Now this sequence of variations of molecular structure is the evolution of the molecule, which if the molecule is DNA, means that the evolution (variation of form through time) of life is neither random nor Markov. In other words, strict Darwinism is false - but what did you expect? Darwin knew nothing of DNA. On the other hand evolution is not a theory but a process which has been observed under controlled conditions, such as dog-breeding. What is theoretical about it is the details of how it happens.

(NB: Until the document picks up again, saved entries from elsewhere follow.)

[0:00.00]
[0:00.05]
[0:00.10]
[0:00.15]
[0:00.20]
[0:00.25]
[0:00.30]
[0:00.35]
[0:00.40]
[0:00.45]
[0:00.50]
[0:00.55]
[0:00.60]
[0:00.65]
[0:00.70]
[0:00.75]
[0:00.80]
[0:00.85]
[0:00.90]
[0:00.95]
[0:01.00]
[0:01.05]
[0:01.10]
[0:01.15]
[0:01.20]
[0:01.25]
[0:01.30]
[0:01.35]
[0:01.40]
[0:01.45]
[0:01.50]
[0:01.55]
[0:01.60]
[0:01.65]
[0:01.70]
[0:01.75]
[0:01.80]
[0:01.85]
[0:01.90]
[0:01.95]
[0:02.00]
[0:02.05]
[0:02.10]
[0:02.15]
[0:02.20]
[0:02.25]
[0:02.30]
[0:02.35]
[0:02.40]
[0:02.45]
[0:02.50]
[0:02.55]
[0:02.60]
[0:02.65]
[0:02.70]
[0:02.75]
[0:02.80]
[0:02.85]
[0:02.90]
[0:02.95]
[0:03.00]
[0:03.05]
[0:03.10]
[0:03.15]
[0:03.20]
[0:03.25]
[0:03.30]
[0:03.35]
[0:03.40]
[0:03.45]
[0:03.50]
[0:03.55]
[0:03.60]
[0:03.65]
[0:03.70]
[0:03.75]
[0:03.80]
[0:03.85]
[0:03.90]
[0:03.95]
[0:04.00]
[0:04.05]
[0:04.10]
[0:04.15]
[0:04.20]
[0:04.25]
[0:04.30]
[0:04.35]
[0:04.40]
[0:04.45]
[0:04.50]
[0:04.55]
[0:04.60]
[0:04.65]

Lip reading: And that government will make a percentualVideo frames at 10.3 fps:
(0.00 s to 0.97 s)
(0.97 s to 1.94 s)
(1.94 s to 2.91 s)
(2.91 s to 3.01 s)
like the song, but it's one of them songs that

So far, we see that Evolution is not equivalent to Darwin's idea of natural selection of the fittest random variations of living forms. Rather it is eqivalent to natural and/or artificial (in the case of breeding) selection of non-random and non-Markovian variations of living forms (and the biomolecular computers which generate and encode them). Essentially the biomolecular computers are mechanisms for turning inputs of energy into temporary and local decreases of entropy (increases of information). In other words, it is not necessarily the case that the information in our human DNA is specified by a Designer. Physics and chemistry may have brought about the first very simple biomolecular computers with some low but not infinitesimal probability, and then the biomolecular computers and their environment did the rest. There may be no CSI in humans as biological entities. It would not be the first time that humanity has had to dethrone itself.

But what about that low-entropy, high-information, priveleged state in which the Universe appears to have begun. Who specified that? Well, the state was a quantum vacuum state. Such states are characterized by so-called vacuum oscillations, in which virtual particle-antiparticle pairs spontaneously pop out of the vacuum and recombine to their original nothingness before the Time-Energy Uncertainty Principle is violated. In layman's terms this means that the original quantum vacuum state contained the virtual possibility of everything and its opposite. What changed this state was the spontaneous breaking of certain symmetries as the Universe expanded and cooled. The broken symmetries guaranteed that not all of the opposites would arise to cancel out all of everything. The universe began to differentiate into what we see today.

This rather dramatic over-simplification of current cosmological theory is I hope still reasonably faithful to the original. If so, it tends to support the Hindu/Buddhist idea of the "Ten Thousand Things" falling out of the original perfect unity of All in All. On the other hand, the emergence of the Universe itself, and the cosmic radiation from the Big Bang tends to add support to the Judeo-Christian, "Let there be Light." Or maybe not. The point is that I still see no logical/physical necessity for an Intelligent Designer. As a Christian, I happen to believe there is One, and that I experience His Presence, but here I stand to say that so far, I don't think Dembski has proved His/Her/Its existence.

Of course, the concept of Complex Specified Information is not all there is to Intelligent Design theory. But then, I'm not done with ID yet. It's just that this article is long enough for tonight.